WORK REQUEST:
The records below hold pictures; please leave those out and retype the rest exactly.
▼▼▼
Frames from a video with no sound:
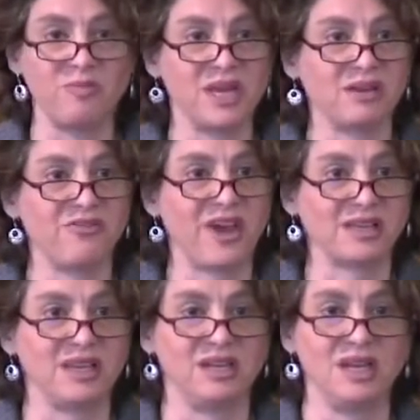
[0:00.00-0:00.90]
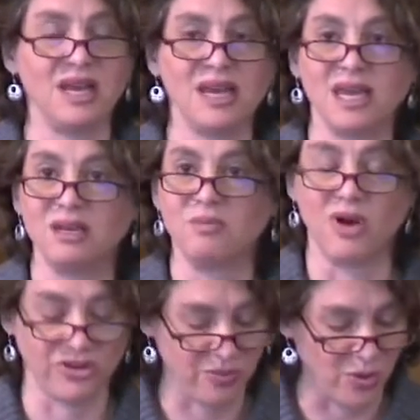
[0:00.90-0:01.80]
of being affected in
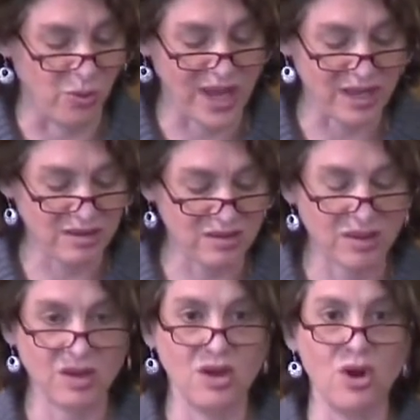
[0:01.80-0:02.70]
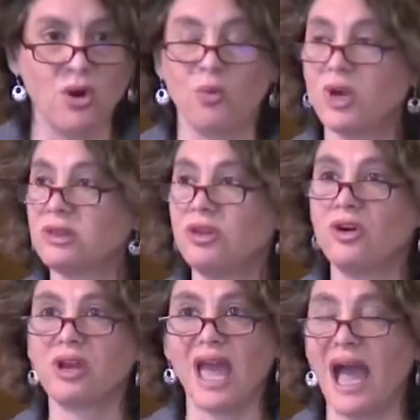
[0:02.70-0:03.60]
multiple ways, we'll
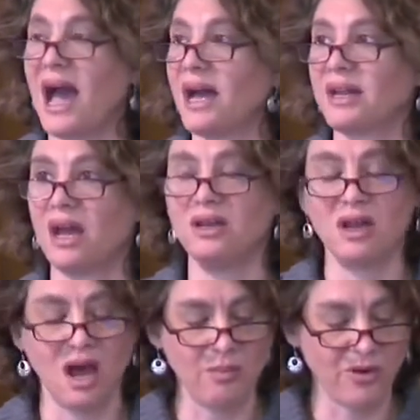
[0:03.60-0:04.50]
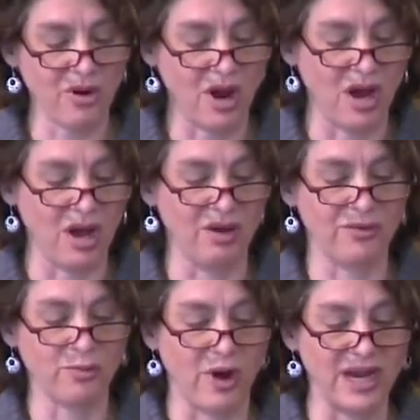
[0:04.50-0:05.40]
look at a number
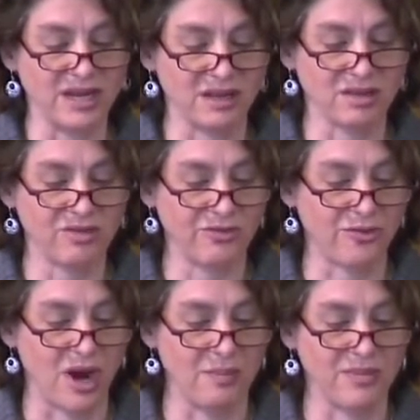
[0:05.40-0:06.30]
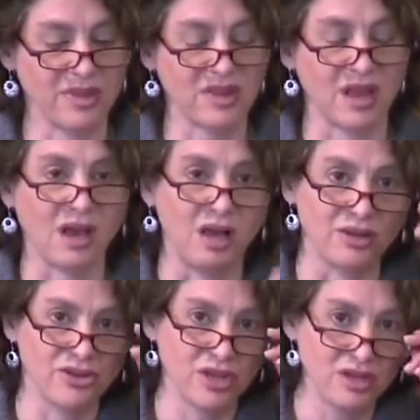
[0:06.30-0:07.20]
of writings from
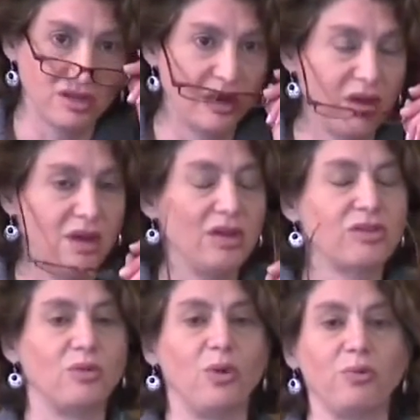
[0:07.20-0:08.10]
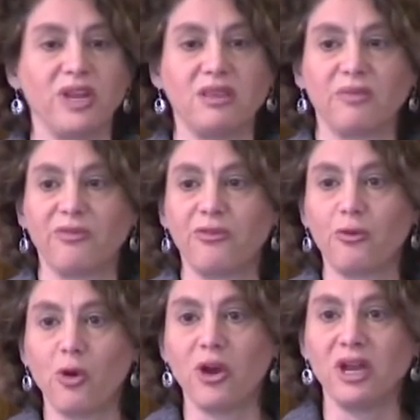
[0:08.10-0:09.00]
psychology. So we'll read some
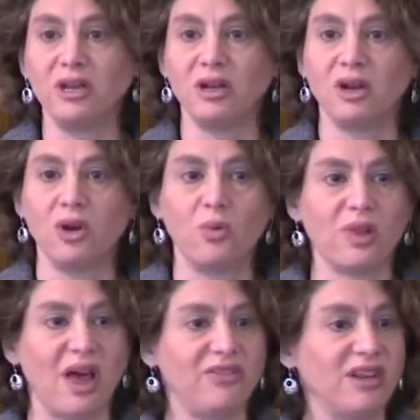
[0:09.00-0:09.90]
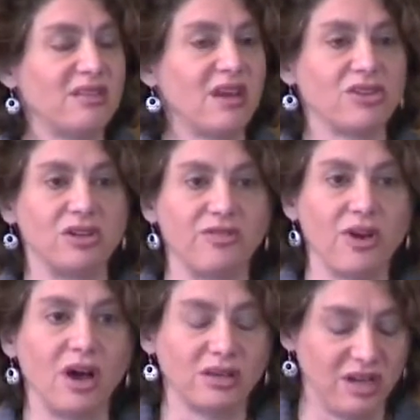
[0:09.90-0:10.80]
Freud, we'll have a discussion of
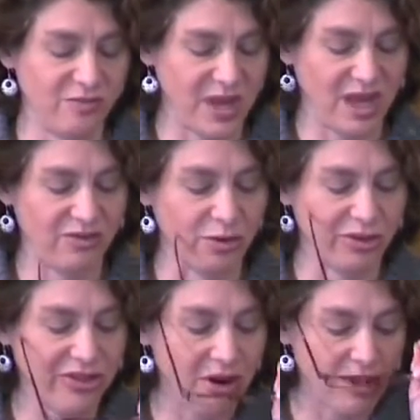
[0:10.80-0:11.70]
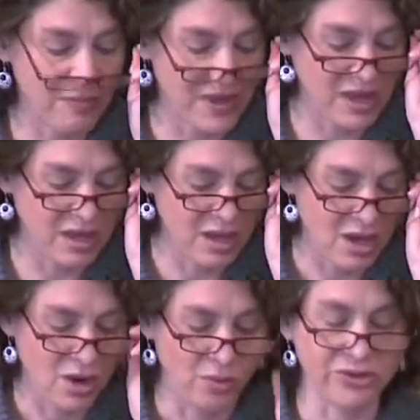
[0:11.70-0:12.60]
cognitive behavioral therapy,
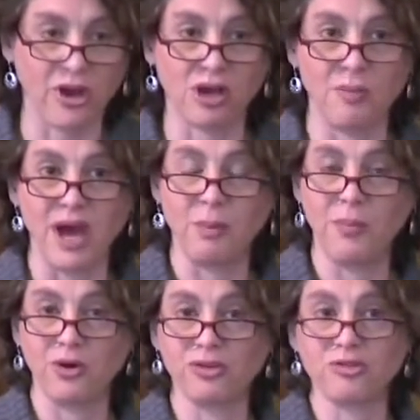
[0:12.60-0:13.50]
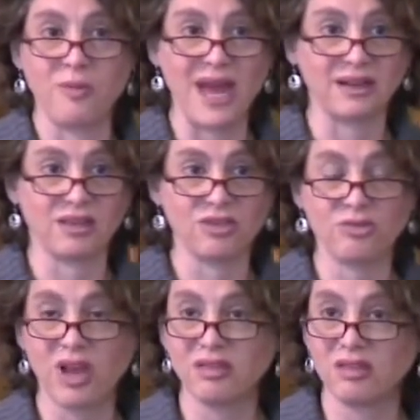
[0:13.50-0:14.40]
we'll talk about post-traumatic
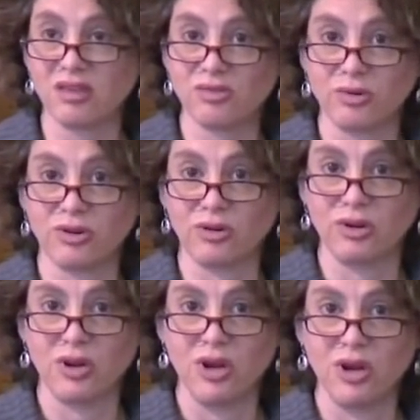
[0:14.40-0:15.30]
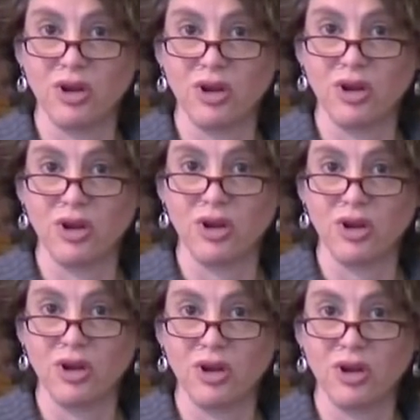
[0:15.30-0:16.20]
stress disorder, we'll have a
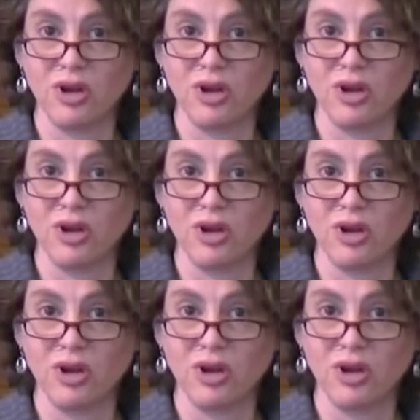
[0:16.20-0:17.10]
discussion of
▲▲▲
ANSWER SPACE:
Frames from a video with no sound:
[0:00.00-0:00.90]
[0:00.90-0:01.80]
of being affected in
[0:01.80-0:02.70]
[0:02.70-0:03.60]
multiple ways, we'll
[0:03.60-0:04.50]
[0:04.50-0:05.40]
look at a number
[0:05.40-0:06.30]
[0:06.30-0:07.20]
of writings from
[0:07.20-0:08.10]
[0:08.10-0:09.00]
psychology. So we'll read some
[0:09.00-0:09.90]
[0:09.90-0:10.80]
Freud, we'll have a discussion of
[0:10.80-0:11.70]
[0:11.70-0:12.60]
cognitive behavioral therapy,
[0:12.60-0:13.50]
[0:13.50-0:14.40]
we'll talk about post-traumatic
[0:14.40-0:15.30]
[0:15.30-0:16.20]
stress disorder, we'll have a
[0:16.20-0:17.10]
discussion of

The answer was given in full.